→ Required work
Leave the pictures out and transcribe every record exactly.

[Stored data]
Segment Open

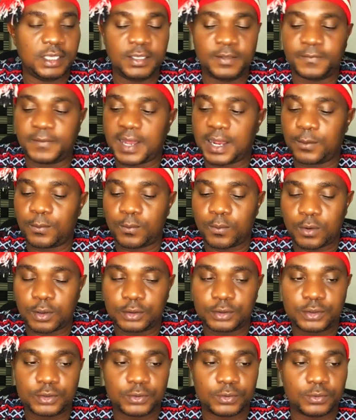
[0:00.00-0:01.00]
If I
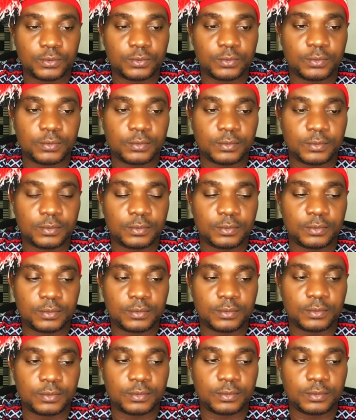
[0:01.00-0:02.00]
want to
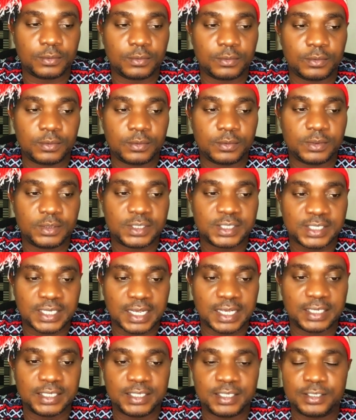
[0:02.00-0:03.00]

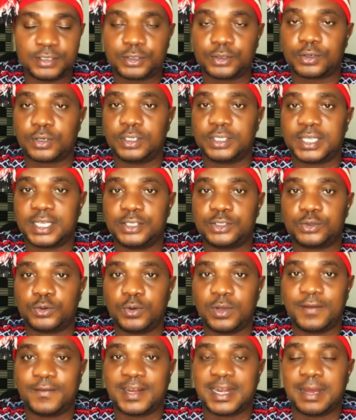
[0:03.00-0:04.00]
send digital content to
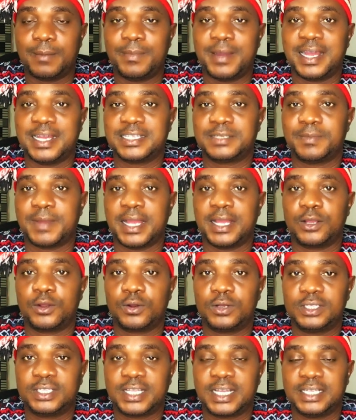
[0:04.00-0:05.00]
whoever that buys my
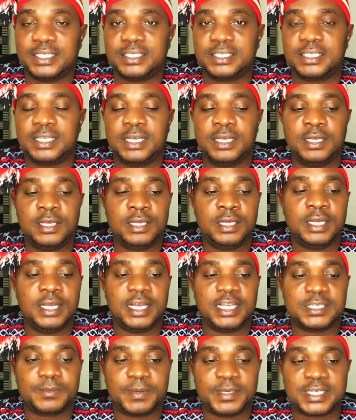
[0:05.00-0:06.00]
content,
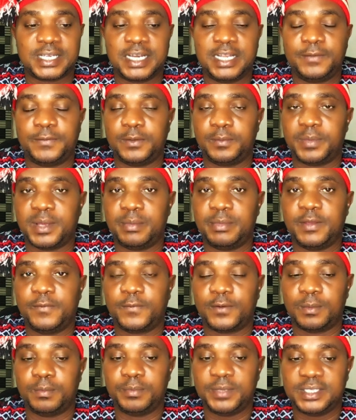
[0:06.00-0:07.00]
especially if you pay
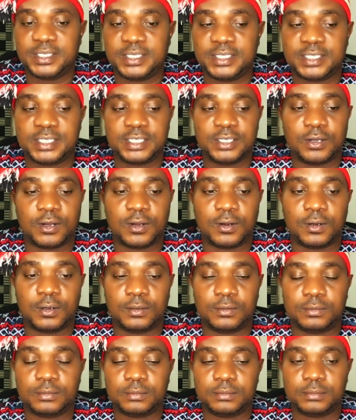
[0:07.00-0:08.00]
me from BTC
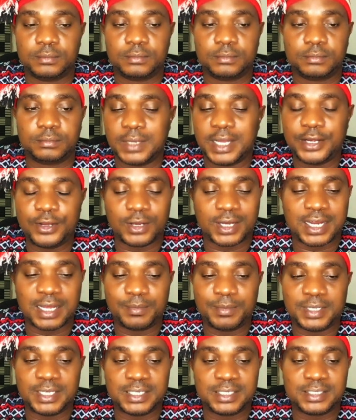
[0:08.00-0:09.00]
or any other
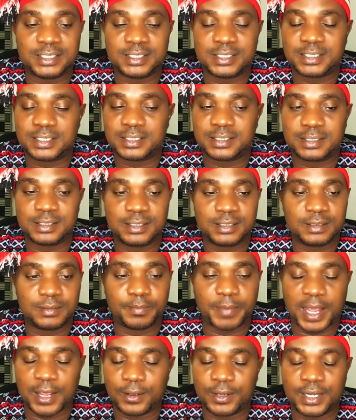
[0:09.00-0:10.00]
means
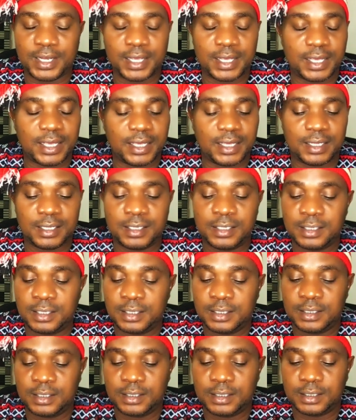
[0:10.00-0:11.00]
Payoneer,
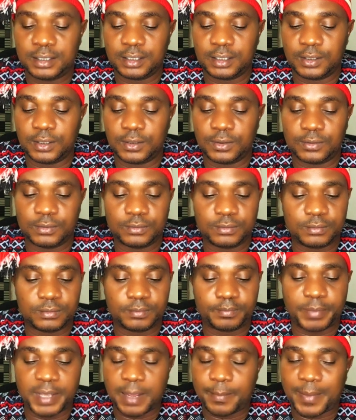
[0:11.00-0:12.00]
you know,
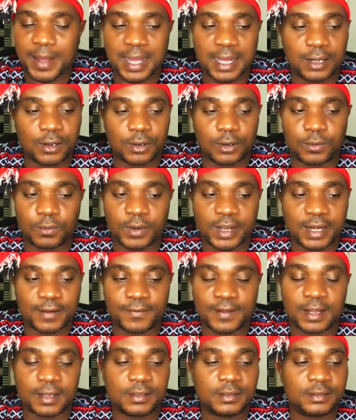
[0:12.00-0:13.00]
PayPal or
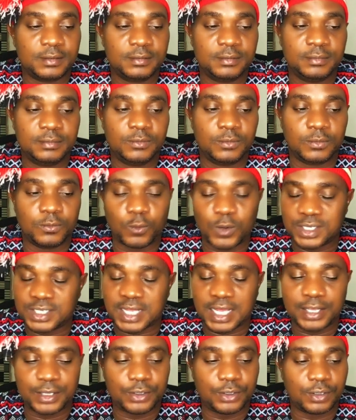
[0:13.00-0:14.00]
whatever,
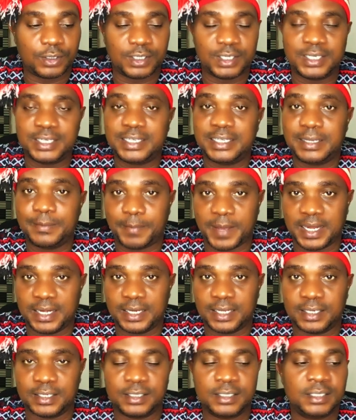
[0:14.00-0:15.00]
Western Union
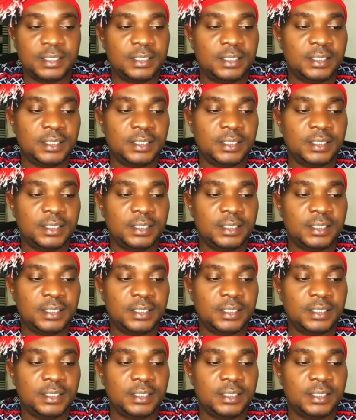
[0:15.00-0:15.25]
dependent.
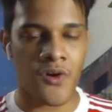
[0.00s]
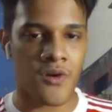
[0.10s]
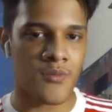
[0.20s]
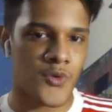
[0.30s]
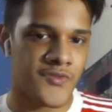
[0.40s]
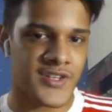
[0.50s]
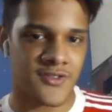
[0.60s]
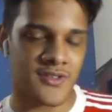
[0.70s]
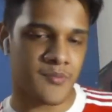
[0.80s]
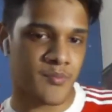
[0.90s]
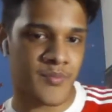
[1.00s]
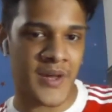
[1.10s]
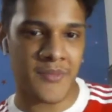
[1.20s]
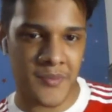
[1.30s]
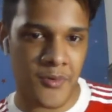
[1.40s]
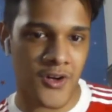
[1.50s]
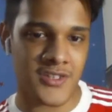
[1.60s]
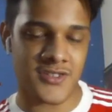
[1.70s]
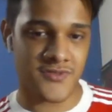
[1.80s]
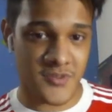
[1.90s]
or move into the empty
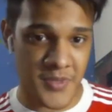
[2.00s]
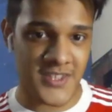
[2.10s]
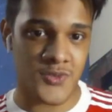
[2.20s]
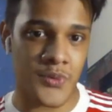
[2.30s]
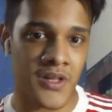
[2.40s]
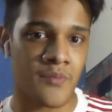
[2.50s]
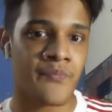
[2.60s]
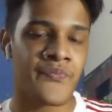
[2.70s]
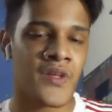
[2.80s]
pockets of space well.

Segment Closed

→ Solution for this exercise
[0:00.00-0:01.00]
If I
[0:01.00-0:02.00]
want to
[0:02.00-0:03.00]

[0:03.00-0:04.00]
send digital content to
[0:04.00-0:05.00]
whoever that buys my
[0:05.00-0:06.00]
content,
[0:06.00-0:07.00]
especially if you pay
[0:07.00-0:08.00]
me from BTC
[0:08.00-0:09.00]
or any other
[0:09.00-0:10.00]
means
[0:10.00-0:11.00]
Payoneer,
[0:11.00-0:12.00]
you know,
[0:12.00-0:13.00]
PayPal or
[0:13.00-0:14.00]
whatever,
[0:14.00-0:15.00]
Western Union
[0:15.00-0:15.25]
dependent.
[0.00s]
[0.10s]
[0.20s]
[0.30s]
[0.40s]
[0.50s]
[0.60s]
[0.70s]
[0.80s]
[0.90s]
[1.00s]
[1.10s]
[1.20s]
[1.30s]
[1.40s]
[1.50s]
[1.60s]
[1.70s]
[1.80s]
[1.90s]
or move into the empty
[2.00s]
[2.10s]
[2.20s]
[2.30s]
[2.40s]
[2.50s]
[2.60s]
[2.70s]
[2.80s]
pockets of space well.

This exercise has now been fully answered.